Data shown ▸
== Segment start ==

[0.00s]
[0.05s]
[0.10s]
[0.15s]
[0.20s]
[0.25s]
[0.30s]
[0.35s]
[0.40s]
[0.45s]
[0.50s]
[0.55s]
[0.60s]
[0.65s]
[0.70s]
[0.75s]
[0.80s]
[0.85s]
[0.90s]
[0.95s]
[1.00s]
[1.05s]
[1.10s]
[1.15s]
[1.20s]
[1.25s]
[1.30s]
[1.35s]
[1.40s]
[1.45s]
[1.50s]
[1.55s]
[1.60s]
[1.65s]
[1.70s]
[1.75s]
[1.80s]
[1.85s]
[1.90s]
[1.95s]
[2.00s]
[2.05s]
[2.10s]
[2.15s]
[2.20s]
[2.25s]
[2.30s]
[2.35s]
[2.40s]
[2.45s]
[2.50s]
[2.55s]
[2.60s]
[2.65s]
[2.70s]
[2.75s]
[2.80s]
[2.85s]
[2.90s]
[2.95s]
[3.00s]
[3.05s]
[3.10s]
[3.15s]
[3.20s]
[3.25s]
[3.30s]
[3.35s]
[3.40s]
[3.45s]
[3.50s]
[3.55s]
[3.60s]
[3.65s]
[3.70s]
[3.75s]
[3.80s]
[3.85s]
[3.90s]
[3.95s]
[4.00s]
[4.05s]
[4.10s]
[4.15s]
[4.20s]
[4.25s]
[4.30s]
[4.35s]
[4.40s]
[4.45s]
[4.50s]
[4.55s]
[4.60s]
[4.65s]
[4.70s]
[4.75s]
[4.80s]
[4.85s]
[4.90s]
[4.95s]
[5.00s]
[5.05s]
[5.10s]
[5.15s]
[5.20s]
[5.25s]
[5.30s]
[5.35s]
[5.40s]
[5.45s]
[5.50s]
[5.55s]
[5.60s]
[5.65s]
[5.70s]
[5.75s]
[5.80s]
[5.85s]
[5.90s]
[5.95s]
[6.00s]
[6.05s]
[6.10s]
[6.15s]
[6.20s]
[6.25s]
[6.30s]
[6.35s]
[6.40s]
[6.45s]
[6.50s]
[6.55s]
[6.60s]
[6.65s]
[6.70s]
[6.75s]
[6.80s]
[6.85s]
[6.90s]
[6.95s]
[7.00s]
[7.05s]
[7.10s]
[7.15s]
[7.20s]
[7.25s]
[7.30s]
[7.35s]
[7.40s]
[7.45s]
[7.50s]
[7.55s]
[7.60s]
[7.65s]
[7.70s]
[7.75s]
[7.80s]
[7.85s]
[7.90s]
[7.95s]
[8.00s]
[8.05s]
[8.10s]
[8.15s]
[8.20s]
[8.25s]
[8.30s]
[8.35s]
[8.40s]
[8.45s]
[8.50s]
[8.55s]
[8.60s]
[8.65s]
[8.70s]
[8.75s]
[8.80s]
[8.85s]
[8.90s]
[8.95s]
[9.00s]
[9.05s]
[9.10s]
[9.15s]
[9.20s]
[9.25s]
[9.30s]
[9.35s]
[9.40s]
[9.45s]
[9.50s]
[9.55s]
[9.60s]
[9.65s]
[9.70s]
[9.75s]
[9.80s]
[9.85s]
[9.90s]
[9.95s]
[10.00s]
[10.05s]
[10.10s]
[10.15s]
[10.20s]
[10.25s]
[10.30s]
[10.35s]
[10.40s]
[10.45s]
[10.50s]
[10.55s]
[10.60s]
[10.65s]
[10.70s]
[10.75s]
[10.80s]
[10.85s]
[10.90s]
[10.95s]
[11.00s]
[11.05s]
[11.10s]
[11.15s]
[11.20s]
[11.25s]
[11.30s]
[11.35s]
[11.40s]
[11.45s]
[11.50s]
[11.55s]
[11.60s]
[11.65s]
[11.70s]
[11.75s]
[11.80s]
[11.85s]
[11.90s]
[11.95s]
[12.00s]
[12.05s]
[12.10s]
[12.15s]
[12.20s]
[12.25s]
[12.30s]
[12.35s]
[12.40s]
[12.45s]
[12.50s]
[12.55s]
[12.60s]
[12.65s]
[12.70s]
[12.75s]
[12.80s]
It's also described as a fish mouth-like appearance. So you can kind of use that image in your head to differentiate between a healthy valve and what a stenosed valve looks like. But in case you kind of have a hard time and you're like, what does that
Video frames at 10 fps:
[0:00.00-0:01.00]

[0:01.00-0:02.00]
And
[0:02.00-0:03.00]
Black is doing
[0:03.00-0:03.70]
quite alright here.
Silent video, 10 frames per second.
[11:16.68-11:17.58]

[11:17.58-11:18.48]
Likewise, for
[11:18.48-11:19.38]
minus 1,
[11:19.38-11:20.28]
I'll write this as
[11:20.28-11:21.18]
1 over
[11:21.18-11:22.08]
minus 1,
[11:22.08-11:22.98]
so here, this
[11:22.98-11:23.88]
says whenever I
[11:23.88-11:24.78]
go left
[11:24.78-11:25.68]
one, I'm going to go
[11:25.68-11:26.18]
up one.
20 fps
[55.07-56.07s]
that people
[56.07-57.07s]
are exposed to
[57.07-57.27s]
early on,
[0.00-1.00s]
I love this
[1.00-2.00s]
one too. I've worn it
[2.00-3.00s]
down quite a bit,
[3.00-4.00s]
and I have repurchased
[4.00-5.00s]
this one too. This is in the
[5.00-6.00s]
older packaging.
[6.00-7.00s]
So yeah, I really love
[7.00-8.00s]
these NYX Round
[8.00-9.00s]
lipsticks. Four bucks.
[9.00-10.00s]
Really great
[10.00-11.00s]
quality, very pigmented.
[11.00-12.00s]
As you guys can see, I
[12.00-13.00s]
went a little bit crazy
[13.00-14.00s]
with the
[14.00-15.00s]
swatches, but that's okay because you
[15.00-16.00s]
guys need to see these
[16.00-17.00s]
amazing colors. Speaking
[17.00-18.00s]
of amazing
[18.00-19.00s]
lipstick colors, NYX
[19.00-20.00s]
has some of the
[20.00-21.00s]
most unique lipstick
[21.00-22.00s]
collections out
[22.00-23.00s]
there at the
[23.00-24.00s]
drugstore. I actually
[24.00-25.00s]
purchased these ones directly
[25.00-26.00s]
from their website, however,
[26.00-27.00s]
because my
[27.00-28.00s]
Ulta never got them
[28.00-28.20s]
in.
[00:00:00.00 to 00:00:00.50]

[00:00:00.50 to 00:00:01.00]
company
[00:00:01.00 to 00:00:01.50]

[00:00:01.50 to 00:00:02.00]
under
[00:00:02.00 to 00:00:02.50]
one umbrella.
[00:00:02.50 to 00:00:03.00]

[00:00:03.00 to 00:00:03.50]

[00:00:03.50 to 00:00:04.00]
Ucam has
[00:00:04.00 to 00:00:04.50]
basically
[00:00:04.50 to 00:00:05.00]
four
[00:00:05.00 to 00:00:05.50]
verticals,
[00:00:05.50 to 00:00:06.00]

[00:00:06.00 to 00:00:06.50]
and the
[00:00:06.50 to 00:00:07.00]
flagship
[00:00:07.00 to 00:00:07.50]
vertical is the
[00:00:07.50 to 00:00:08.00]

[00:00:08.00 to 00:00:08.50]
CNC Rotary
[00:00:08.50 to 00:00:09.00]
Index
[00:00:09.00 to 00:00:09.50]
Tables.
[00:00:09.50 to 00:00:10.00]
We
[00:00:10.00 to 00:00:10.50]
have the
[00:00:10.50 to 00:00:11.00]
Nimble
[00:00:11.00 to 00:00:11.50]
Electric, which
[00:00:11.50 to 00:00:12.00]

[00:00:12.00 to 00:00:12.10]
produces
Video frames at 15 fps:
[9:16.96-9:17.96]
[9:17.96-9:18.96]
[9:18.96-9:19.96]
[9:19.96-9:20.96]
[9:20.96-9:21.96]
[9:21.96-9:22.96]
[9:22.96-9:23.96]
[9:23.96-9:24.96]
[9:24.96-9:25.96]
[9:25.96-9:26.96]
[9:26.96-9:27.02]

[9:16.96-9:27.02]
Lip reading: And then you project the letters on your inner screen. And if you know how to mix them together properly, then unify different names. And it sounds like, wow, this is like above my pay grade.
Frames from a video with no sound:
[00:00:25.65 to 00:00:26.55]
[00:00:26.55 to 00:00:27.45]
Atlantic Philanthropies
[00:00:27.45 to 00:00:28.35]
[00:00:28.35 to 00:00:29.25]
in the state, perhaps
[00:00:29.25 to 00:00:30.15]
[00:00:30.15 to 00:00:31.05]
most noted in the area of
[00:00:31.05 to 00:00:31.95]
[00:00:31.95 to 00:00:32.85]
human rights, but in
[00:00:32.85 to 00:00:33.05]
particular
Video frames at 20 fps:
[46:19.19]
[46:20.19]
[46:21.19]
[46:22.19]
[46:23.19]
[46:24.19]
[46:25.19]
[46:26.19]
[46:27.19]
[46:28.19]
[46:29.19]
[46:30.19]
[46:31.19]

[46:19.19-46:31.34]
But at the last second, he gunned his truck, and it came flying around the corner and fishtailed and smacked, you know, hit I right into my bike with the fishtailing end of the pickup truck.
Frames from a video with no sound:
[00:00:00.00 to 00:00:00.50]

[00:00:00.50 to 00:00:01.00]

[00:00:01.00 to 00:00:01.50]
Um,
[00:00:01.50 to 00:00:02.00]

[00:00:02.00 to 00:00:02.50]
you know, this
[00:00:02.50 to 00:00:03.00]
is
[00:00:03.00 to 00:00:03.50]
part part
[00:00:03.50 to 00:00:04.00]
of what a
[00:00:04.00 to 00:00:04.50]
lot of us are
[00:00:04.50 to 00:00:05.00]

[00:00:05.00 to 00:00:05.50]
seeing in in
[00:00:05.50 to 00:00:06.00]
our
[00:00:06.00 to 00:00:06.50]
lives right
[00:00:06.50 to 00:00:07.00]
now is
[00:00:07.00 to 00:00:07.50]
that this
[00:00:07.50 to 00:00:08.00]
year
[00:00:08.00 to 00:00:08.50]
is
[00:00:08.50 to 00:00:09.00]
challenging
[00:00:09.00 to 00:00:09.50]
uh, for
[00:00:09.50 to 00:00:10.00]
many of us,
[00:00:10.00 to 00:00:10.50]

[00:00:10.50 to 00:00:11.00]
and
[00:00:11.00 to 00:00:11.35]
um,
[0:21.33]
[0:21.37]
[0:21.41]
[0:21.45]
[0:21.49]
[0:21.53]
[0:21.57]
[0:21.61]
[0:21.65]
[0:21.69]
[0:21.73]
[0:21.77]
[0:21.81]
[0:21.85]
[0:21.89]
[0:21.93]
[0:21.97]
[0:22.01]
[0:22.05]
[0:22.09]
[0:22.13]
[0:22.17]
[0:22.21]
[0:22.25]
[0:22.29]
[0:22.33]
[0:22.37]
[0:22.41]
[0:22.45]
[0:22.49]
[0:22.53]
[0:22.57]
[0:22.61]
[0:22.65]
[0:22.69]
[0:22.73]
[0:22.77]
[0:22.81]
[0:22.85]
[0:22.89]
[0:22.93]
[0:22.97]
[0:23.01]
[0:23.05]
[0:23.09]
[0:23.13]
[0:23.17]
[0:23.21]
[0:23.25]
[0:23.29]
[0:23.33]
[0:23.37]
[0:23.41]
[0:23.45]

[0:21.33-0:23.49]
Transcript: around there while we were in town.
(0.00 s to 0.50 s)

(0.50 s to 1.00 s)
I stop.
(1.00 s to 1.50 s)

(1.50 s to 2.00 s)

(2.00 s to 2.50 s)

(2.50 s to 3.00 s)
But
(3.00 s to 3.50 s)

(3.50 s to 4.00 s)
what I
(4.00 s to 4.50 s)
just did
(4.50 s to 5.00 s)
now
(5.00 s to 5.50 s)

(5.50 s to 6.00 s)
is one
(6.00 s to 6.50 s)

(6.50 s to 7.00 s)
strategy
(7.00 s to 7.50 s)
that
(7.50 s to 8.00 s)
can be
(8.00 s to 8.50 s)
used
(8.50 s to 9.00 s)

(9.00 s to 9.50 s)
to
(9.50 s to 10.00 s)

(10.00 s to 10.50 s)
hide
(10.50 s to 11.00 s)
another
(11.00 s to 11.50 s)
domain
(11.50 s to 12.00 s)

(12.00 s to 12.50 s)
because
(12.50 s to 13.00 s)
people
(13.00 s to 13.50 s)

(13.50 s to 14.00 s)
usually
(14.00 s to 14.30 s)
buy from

== Segment end ==

Exercise requirements ▸ Repeat exactly the lines above from the one with "[28.00-28.20s]" up to and including the one with "[9:16.96-9:27.02]". No other line belongs in the reply.

Reply ▸
[28.00-28.20s]
in.
[00:00:00.00 to 00:00:00.50]

[00:00:00.50 to 00:00:01.00]
company
[00:00:01.00 to 00:00:01.50]

[00:00:01.50 to 00:00:02.00]
under
[00:00:02.00 to 00:00:02.50]
one umbrella.
[00:00:02.50 to 00:00:03.00]

[00:00:03.00 to 00:00:03.50]

[00:00:03.50 to 00:00:04.00]
Ucam has
[00:00:04.00 to 00:00:04.50]
basically
[00:00:04.50 to 00:00:05.00]
four
[00:00:05.00 to 00:00:05.50]
verticals,
[00:00:05.50 to 00:00:06.00]

[00:00:06.00 to 00:00:06.50]
and the
[00:00:06.50 to 00:00:07.00]
flagship
[00:00:07.00 to 00:00:07.50]
vertical is the
[00:00:07.50 to 00:00:08.00]

[00:00:08.00 to 00:00:08.50]
CNC Rotary
[00:00:08.50 to 00:00:09.00]
Index
[00:00:09.00 to 00:00:09.50]
Tables.
[00:00:09.50 to 00:00:10.00]
We
[00:00:10.00 to 00:00:10.50]
have the
[00:00:10.50 to 00:00:11.00]
Nimble
[00:00:11.00 to 00:00:11.50]
Electric, which
[00:00:11.50 to 00:00:12.00]

[00:00:12.00 to 00:00:12.10]
produces
Video frames at 15 fps:
[9:16.96-9:17.96]
[9:17.96-9:18.96]
[9:18.96-9:19.96]
[9:19.96-9:20.96]
[9:20.96-9:21.96]
[9:21.96-9:22.96]
[9:22.96-9:23.96]
[9:23.96-9:24.96]
[9:24.96-9:25.96]
[9:25.96-9:26.96]
[9:26.96-9:27.02]

[9:16.96-9:27.02]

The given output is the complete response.